While a court has the discretion to accept law office failure as a reasonable excuse, such a claim should be supported by a "detailed and credible" explanation of the default (Henry v. Kuveke, 9 AD3d 476, 479 [2d Dept 2004]). The Court finds that the Plaintiff has failed to offer a reasonable excuse for its delay after reviewing the evidence presented in the moving papers. The Plaintiff offers three affidavits in support of its motion. The first affidavit is of Malorie Steele, which is executed on November 28, 2023. The second affidavit is of Mary Jenkins, executed on June 25, 2024. The third affidavit is of Graviela Villasenor, executed on July 23, 2024. The first affidavit was executed well within the one-year time period. The other affidavits, while executed after the one-year period, were still obtained some six months before the filing of the instant motion.

Plaintiff argues that a "coding failure" prevented the Plaintiff from obtaining the affidavits and documentation needed for its motion and that a clerical audit alerted Plaintiff of the delay. However, the Plaintiff fails to address why it was able to obtain and execute one affidavit well within the one-year period.

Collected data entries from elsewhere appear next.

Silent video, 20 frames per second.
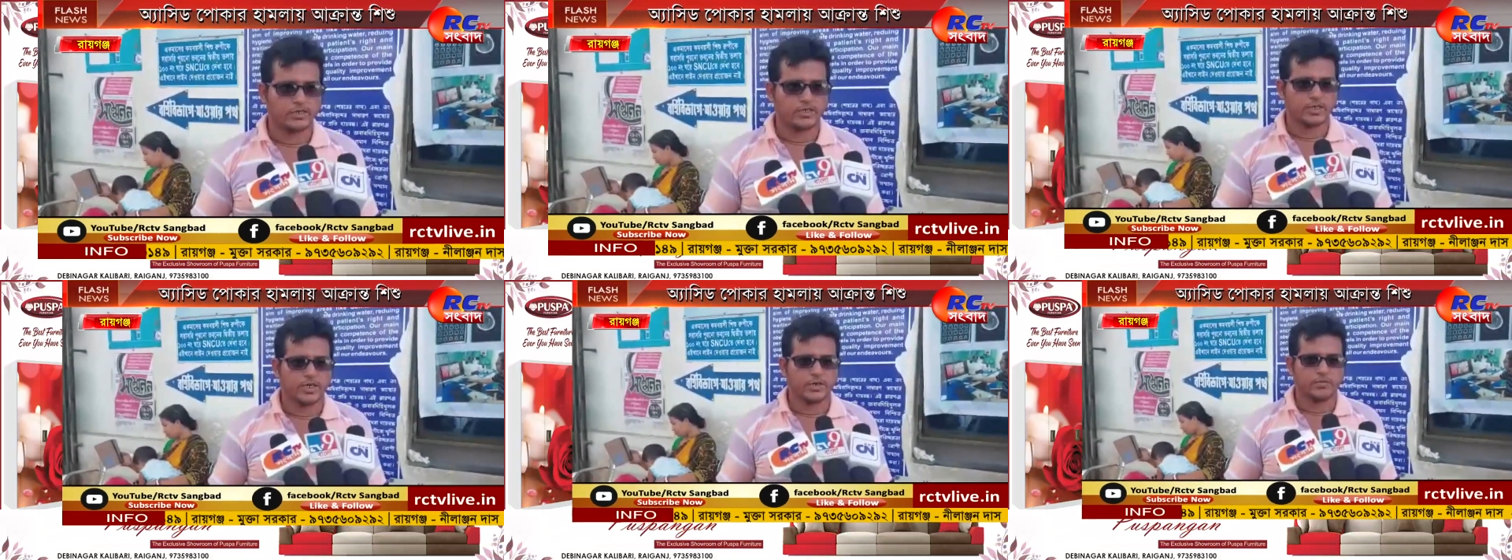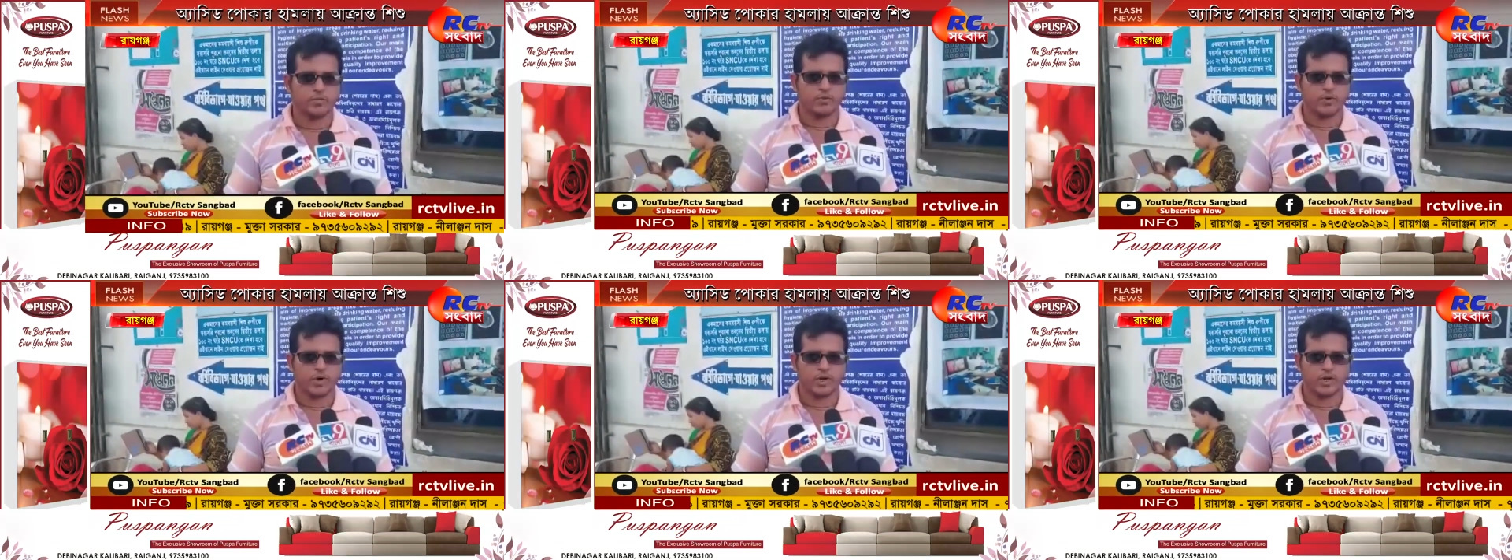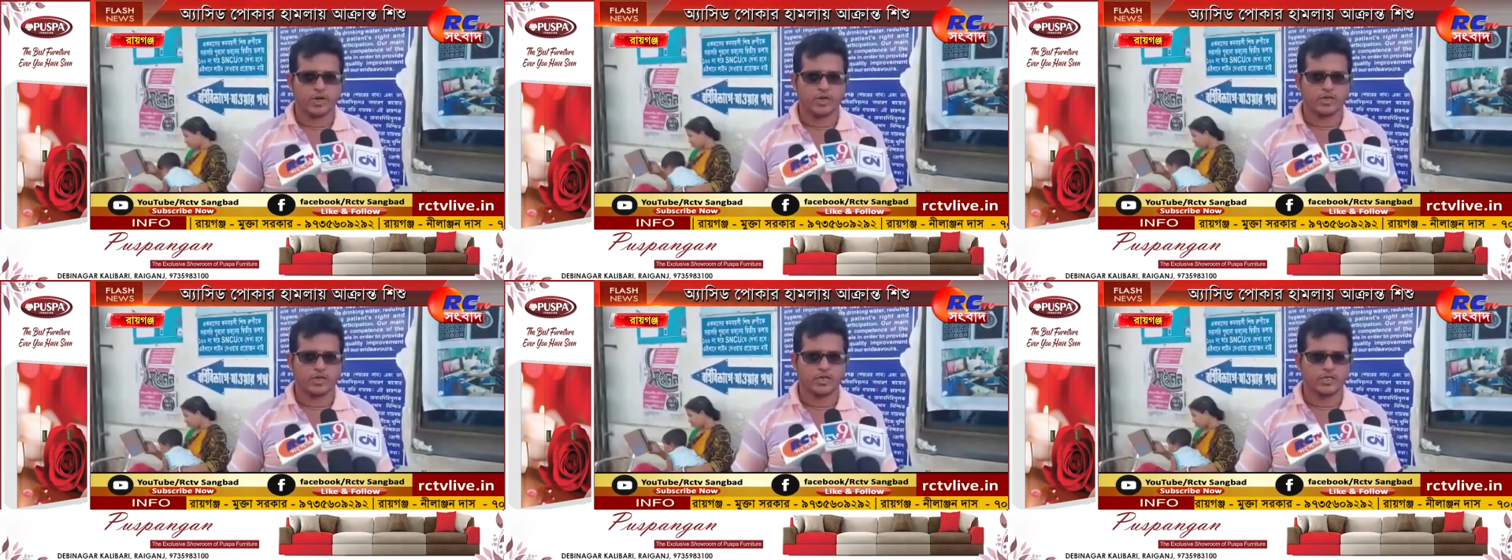যে
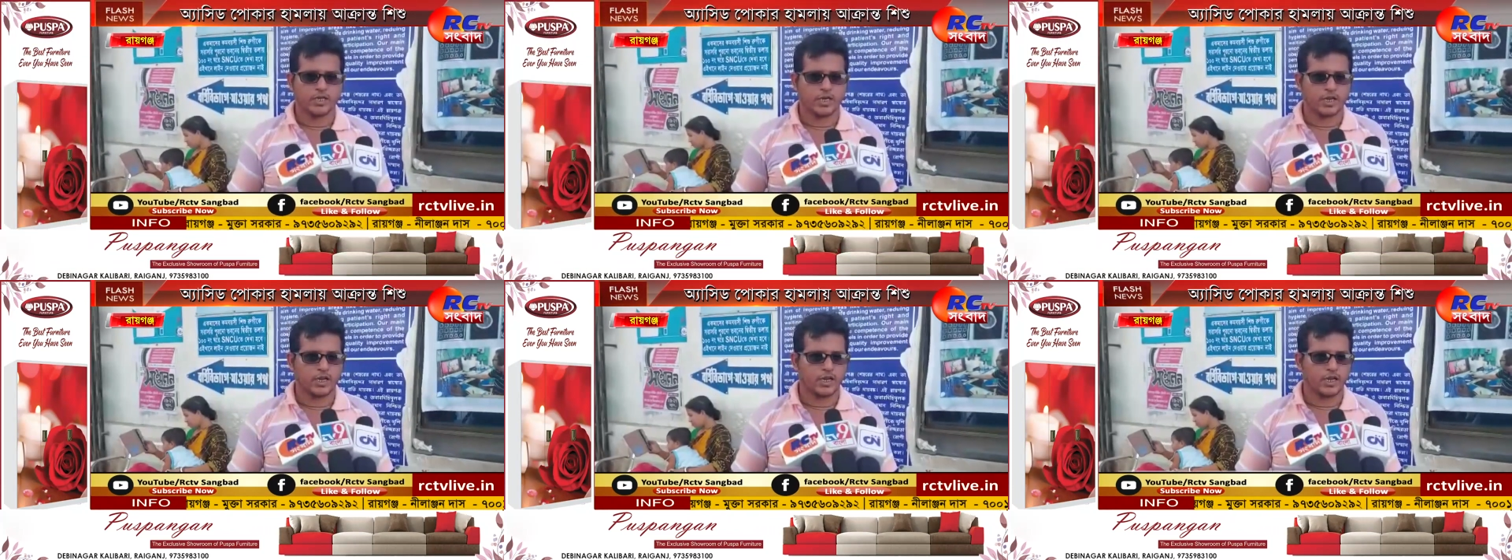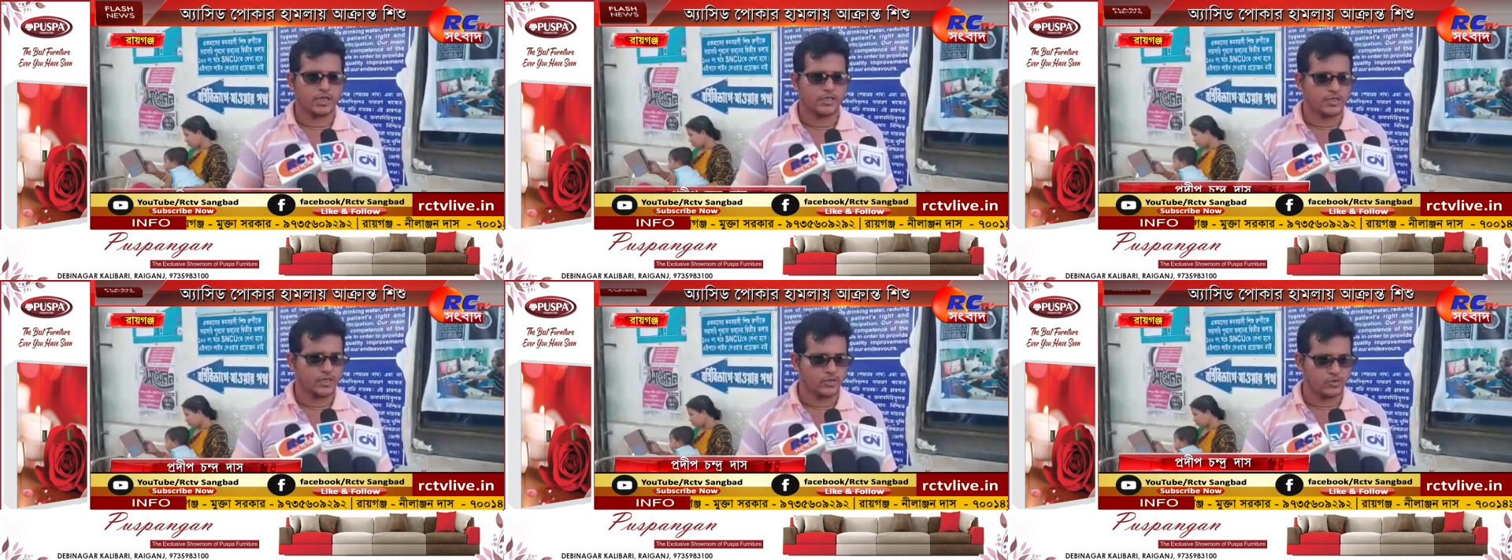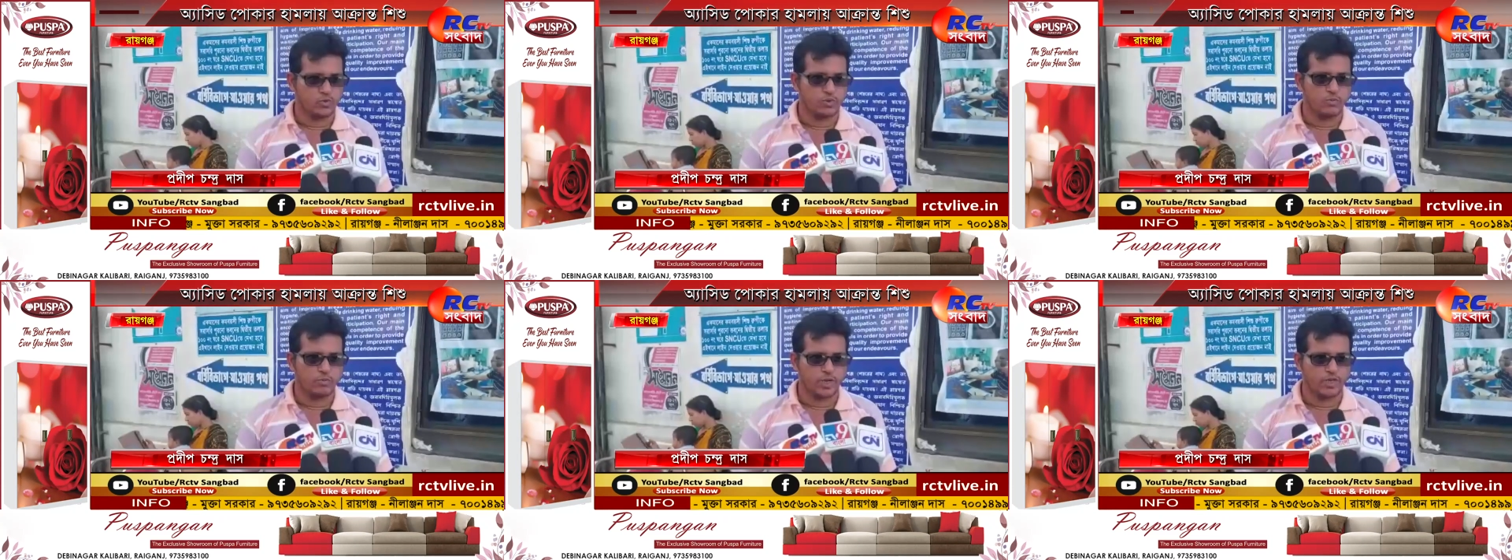পোকাটা নিয়ে সারা রাজ্যে
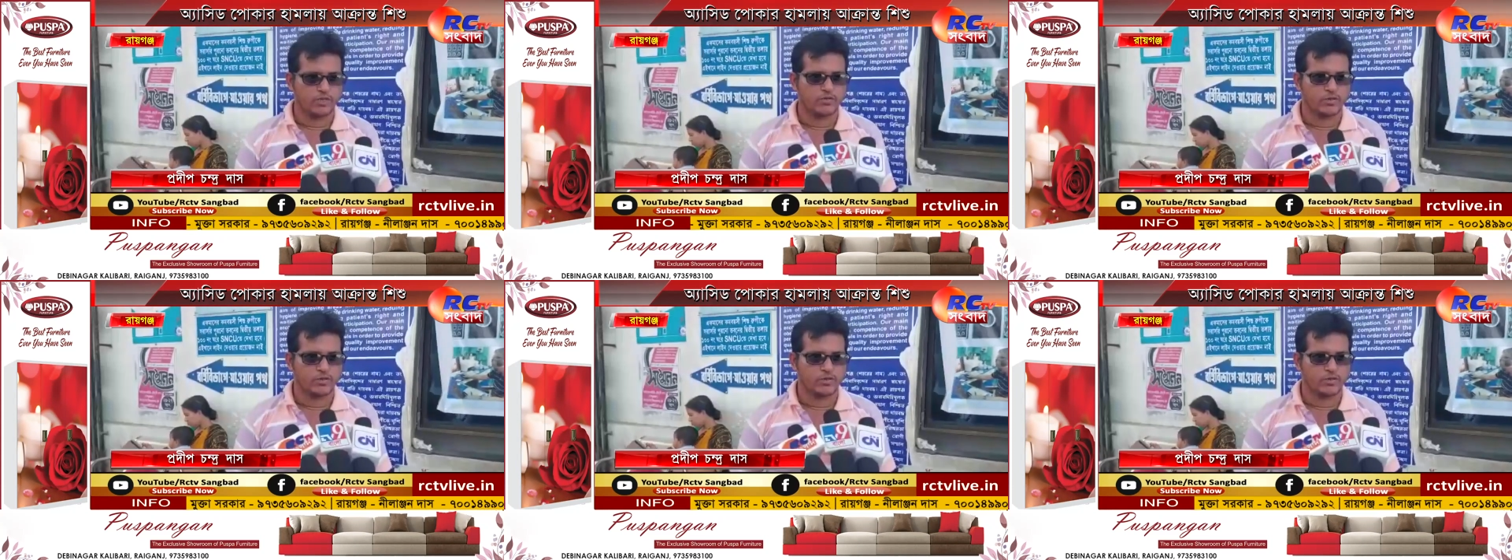তুলফাল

The Plaintiff also fails to explain why if the remaining affidavits were executed by July 23, 2024, counsel waited an additional six months before filing its motion. The Court cannot accept the bare, conclusory statements by the Plaintiff when its moving papers raises more questions than it answers. The Court finds Plaintiff's excuse to be vague, conclusory, and unsubstantiated; and therefore, Plaintiff fails to show sufficient cause (See Mattera v. Capric, 54 AD3d 827, 828 [2d Dept 2008]; Staples v. Jeff Hunt Developers, 56 AD3d 459, 460 [2d Dept 2008; Lugauer v. Forest City Ratner Co., 44 AD3d 829, 830 [2d Dept [*3]2007]). While the Plaintiff cites cases showing instances where the delay was several years, and unreasonable, it fails to cite one authority supporting the arguments it puts forth in its papers.

Since Plaintiff has failed to offer a reasonable excuse for its delay, this Court need not consider whether the Plaintiff has a potentially meritorious cause of action (Deutsche Bank National Trust Company v. Booker, 173 AD3d 683, 685 [2d Dept 2019]).

Accordingly, it is hereby

ORDERED that the Plaintiff's motion is DENIED in its entirety; and it is further

ORDERED that the case is DISMISSED as abandoned pursuant to CPLR 3215(c).

The foregoing constitutes the Decision and Order of the Court.

Date: March 3, 2025
Staten Island, New York
Hon. Michael J. Pinto
Judge, Civil Court

Footnotes


Footnote 1: While the notice of motion and attorney affirmation are dated December 31, 2024, the affidavit of service shows that the motion was not served until January 17, 2025, the same date it was filed with the Court.

Footnote 2: Plaintiff states that the Defendant had until May 16, 2023, to respond to the Complaint. However, under the Civil Court Act, service is complete upon filing of proof of service with the Court (Rodriguez v Rodriguez, 103 AD3d 117, 123 [2d Dept 2012]). Therefore, the provision of CPLR 308 which states that service is complete ten days after the filing of proof of service is inapplicable in this matter. Regardless, the Defendant remains in default.